John Geoffrey Astill: Tuesday 27th August 1918
John enlisted in Finsbury as Private 23440 and was first with Durham Light Infantry, before transferring to the 6th Battalion Dorsetshire Regiment. He was killed in action and is commemorated on the Vis-en-Artois Memorial.
The 6th Dorset’s staged an attack on the village of Flers in the early hours of 27 August. John may well have fallen in this attack, which was planned for 1 am, but as changes with the plans were still being explained at 1 am, and the Battalion only moved off at 3:30 am. They were instructed to push on regardless of what happened to others.

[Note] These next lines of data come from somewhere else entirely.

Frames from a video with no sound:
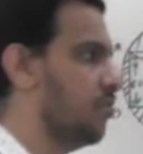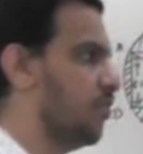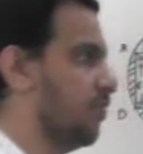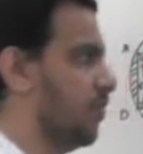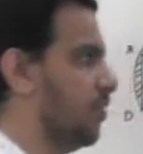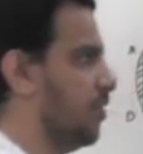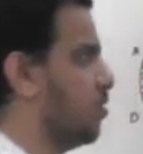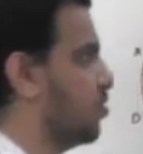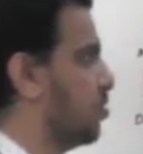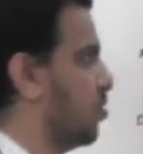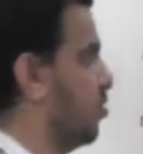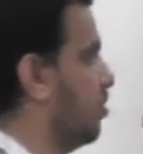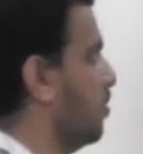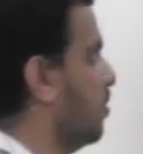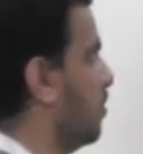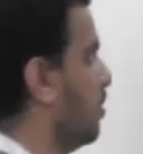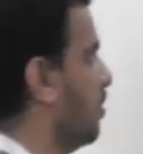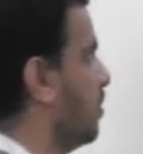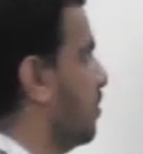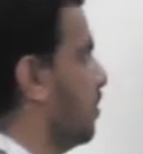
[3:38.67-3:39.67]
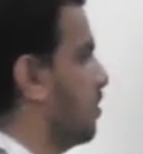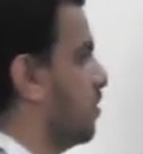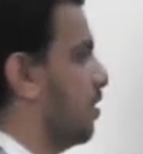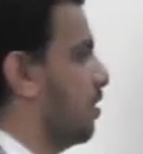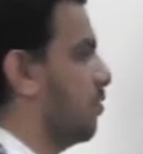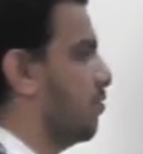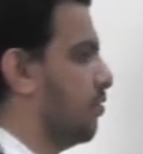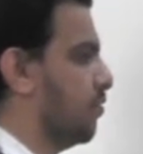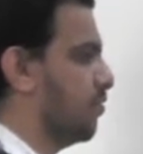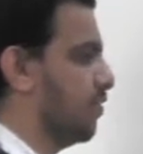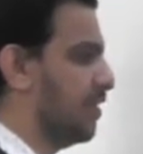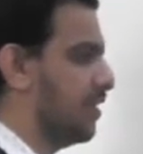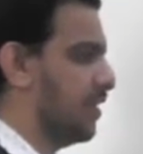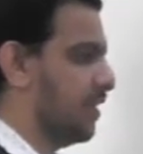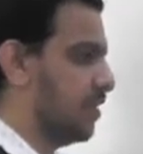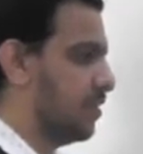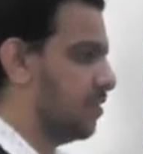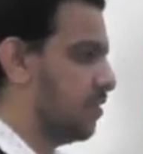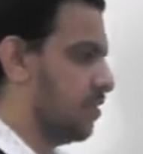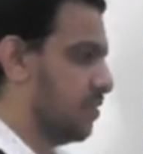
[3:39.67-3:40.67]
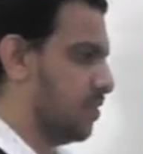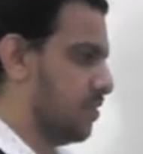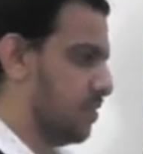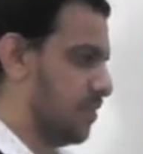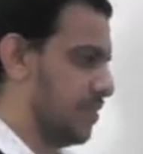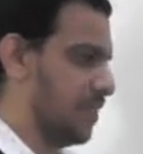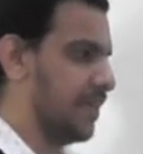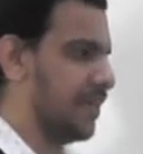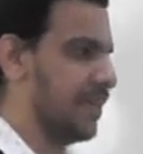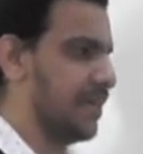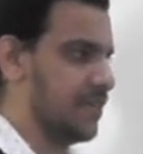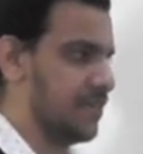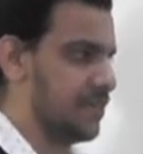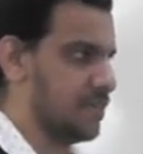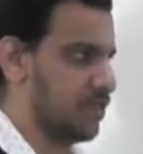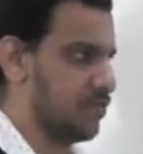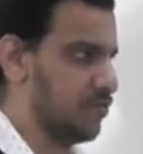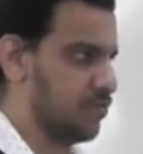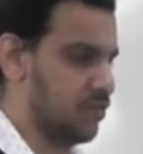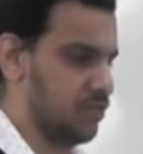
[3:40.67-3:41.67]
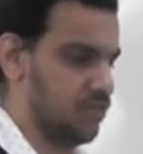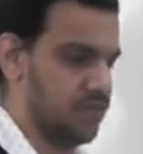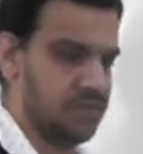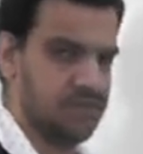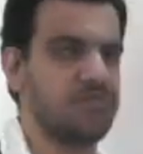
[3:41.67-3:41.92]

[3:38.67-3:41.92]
we will solve. Now we will take second example.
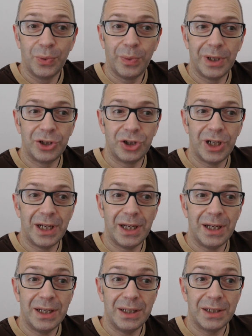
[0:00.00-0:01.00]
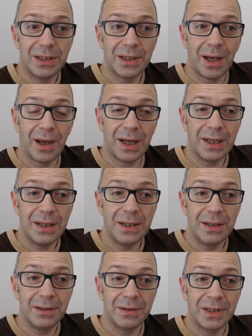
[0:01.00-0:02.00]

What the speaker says: which is a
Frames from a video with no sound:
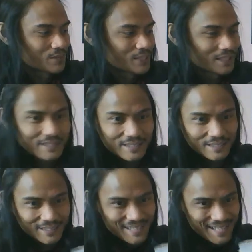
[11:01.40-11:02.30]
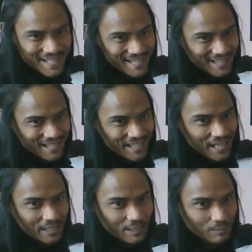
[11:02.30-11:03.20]
rock
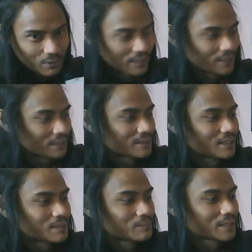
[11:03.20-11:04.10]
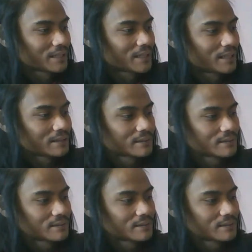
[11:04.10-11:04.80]
and you put it on top like that,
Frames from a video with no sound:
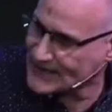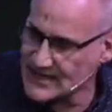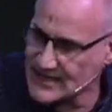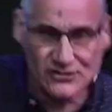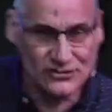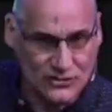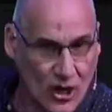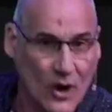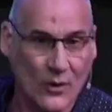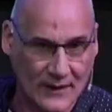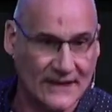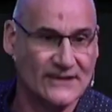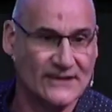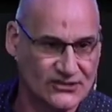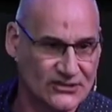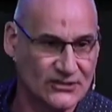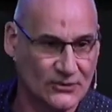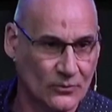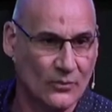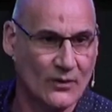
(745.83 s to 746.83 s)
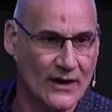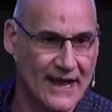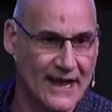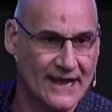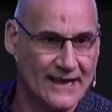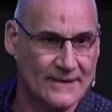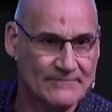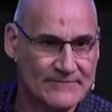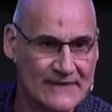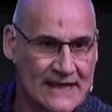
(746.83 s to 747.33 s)
going somewhere.
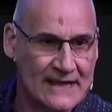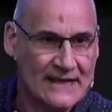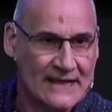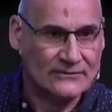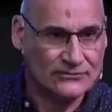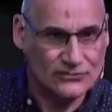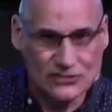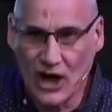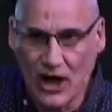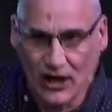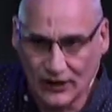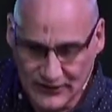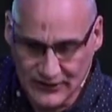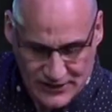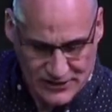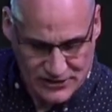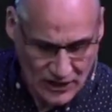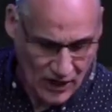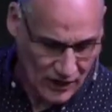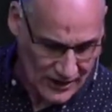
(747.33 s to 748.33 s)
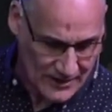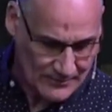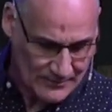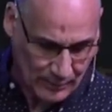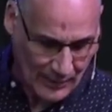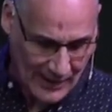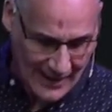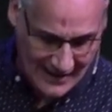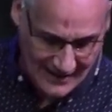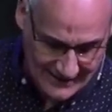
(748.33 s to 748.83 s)
God has got a
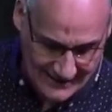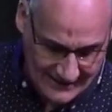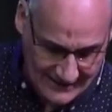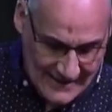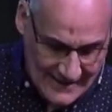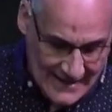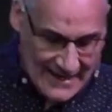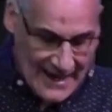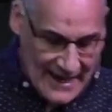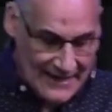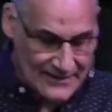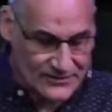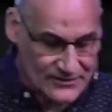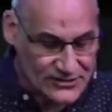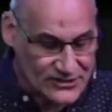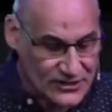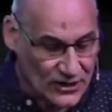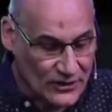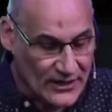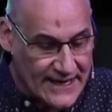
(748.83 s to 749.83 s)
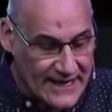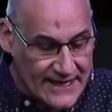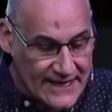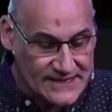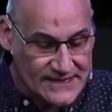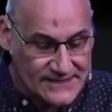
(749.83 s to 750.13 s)
plan. And so he is,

The attack began “with great dash”. Some 200 prisoners, 10 machine guns and a couple of trench mortars were captured. However both flanks were exposed and when a violent counterattack came at 7 am the Dorset’s were pushed back, nearly to their starting point. Two officers and 40 men were killed and the surviving men were so tired they fell asleep where they were.

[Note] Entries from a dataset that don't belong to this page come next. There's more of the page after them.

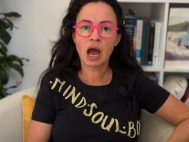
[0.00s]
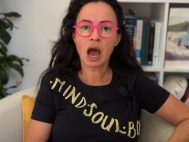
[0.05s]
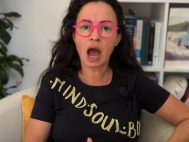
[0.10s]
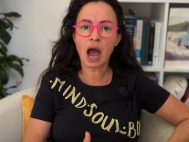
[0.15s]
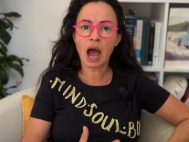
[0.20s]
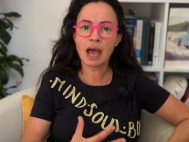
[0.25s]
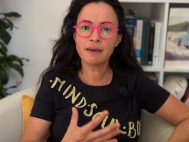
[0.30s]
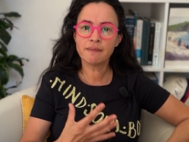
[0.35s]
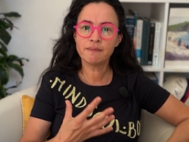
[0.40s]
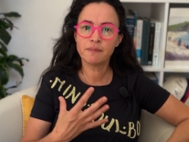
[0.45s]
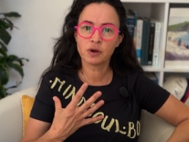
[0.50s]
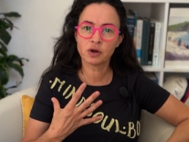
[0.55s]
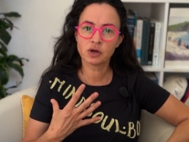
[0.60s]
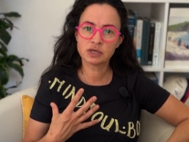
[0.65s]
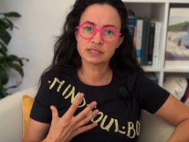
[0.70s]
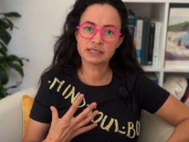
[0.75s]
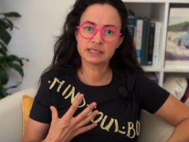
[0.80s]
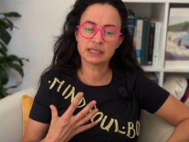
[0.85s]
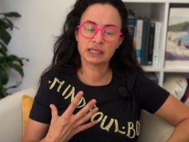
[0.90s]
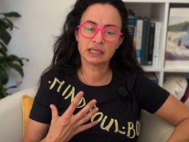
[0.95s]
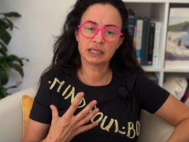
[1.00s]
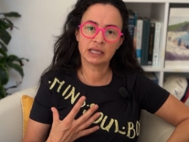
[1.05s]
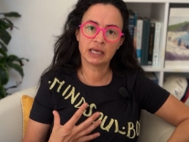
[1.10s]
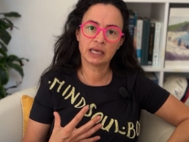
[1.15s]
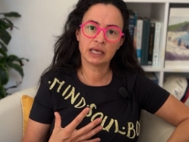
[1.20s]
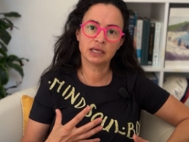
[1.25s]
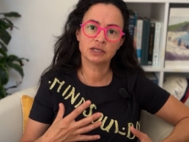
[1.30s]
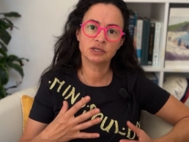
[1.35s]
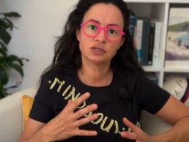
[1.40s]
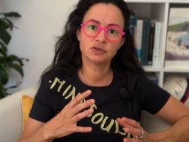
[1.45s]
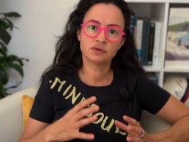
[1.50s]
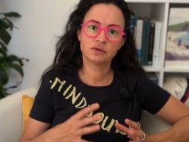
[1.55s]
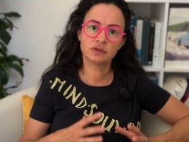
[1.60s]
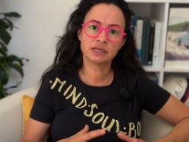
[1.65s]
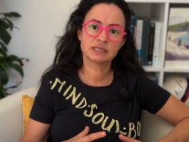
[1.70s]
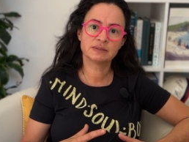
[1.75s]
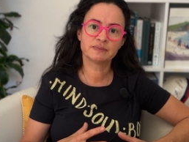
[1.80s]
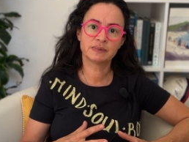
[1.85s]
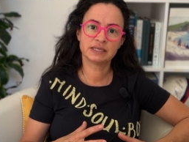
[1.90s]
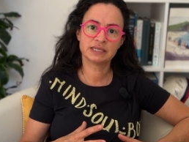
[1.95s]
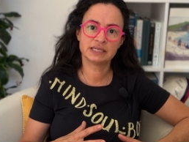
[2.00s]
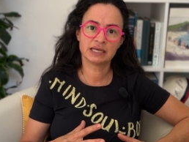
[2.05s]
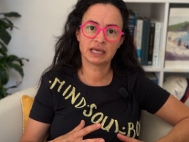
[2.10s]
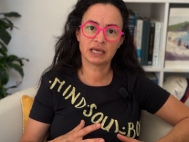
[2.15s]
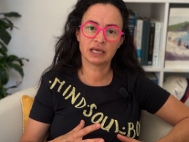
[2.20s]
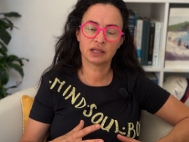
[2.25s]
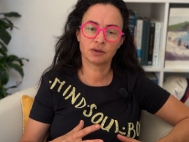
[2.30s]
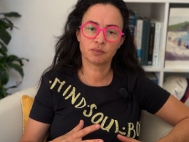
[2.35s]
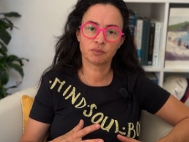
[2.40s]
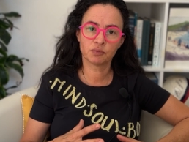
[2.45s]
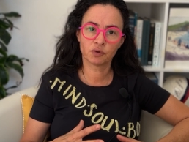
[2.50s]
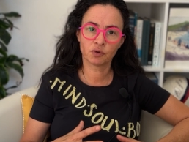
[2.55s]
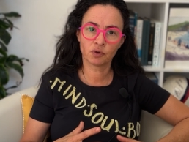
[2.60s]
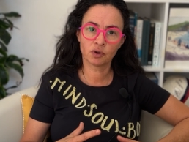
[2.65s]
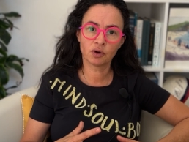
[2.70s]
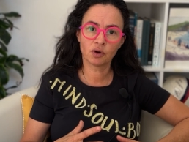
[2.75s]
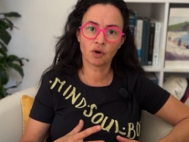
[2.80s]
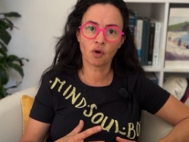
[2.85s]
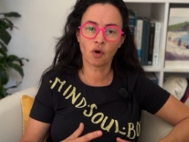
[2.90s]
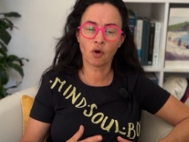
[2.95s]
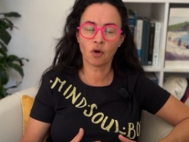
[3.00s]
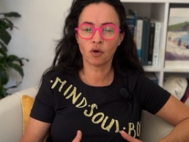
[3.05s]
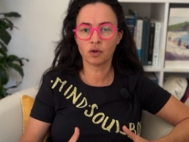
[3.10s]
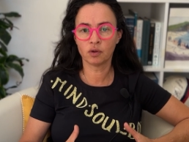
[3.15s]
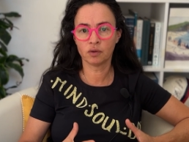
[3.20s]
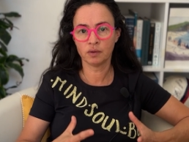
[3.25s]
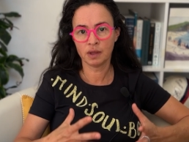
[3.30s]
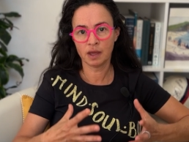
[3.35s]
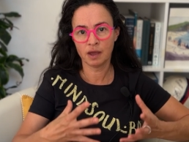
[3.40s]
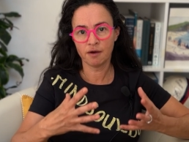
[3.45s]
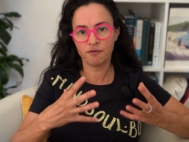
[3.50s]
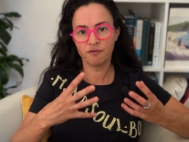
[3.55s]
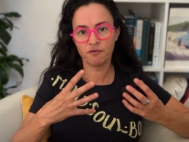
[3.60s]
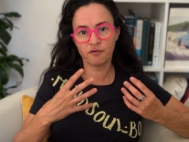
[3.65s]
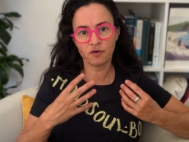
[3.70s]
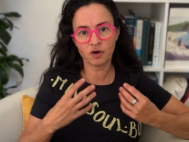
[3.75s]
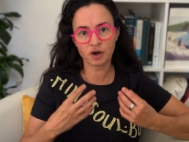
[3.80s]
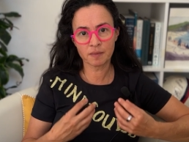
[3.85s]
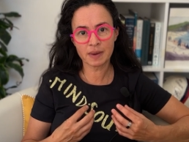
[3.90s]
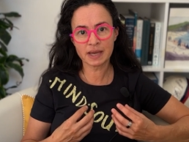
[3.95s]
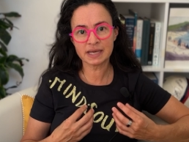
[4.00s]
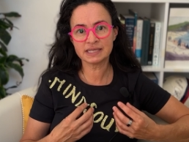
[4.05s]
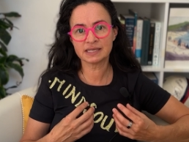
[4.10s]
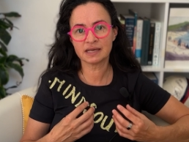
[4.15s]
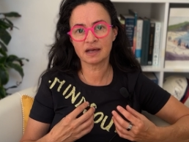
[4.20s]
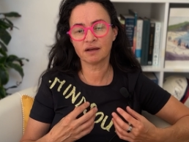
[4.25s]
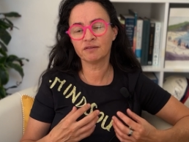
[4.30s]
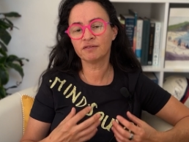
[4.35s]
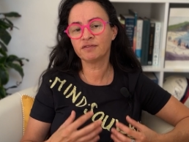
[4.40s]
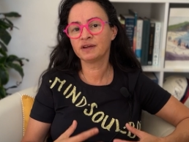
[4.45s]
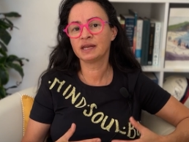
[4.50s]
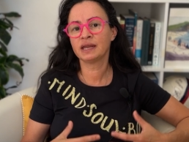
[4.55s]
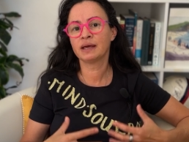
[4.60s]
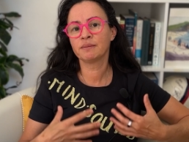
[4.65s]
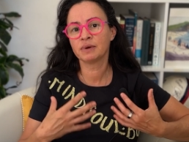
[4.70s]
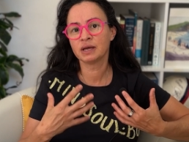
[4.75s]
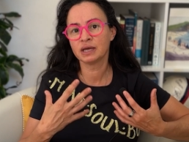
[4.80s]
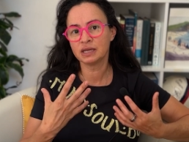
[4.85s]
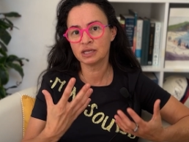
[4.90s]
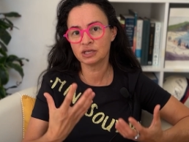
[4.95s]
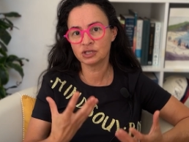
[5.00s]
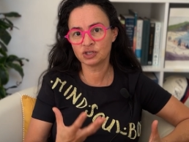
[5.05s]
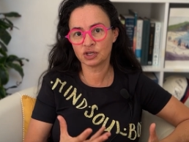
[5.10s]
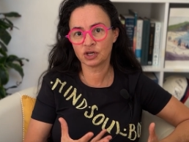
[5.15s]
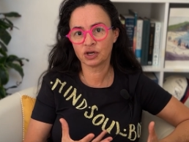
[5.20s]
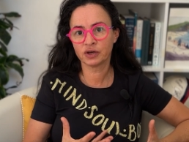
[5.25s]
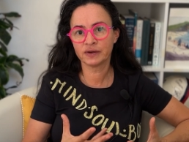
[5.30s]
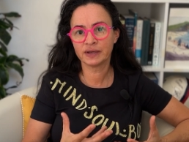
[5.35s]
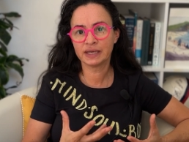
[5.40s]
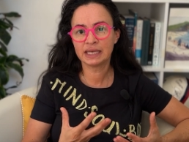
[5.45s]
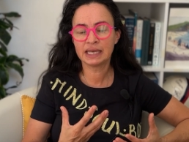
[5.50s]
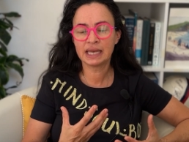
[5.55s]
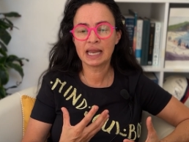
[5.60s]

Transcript: I personally do this particular protocol for myself and I'm gonna share it.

Vis-en-Artois Memorial is 10 kilometres south-east of Arras on the Road to Cambrai in France. This Memorial bears the names of 9,850 men who fell in the period from 8 August 1918 to the date of the Armistice in the Advance to Victory in Picardy and Artois, between the Somme and Loos, and who have no known graves.

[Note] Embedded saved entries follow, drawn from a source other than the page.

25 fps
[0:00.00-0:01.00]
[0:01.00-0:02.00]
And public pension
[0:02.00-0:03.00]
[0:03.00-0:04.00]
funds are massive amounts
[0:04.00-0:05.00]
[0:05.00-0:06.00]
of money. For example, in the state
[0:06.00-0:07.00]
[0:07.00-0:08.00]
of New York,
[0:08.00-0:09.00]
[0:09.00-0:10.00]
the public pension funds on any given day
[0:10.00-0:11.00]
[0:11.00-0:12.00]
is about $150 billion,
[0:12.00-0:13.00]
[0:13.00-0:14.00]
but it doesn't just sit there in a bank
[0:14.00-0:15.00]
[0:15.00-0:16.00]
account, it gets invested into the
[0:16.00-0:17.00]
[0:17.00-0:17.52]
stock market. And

John’s family home was 28 Baskerville Road, although his parents John Edward and Bessie, were to move to 16 Morella Road. In 1901 the family lived at 12 St John’s Road where they kept a drapers shop. John was born late 1897, and his sister Violet Mary ~ 1899. They were baptised at St Mark’s Battersea Rise. They also had a younger sister Sybil Enid, born ~1902. In 1911 the family kept a live-in servant.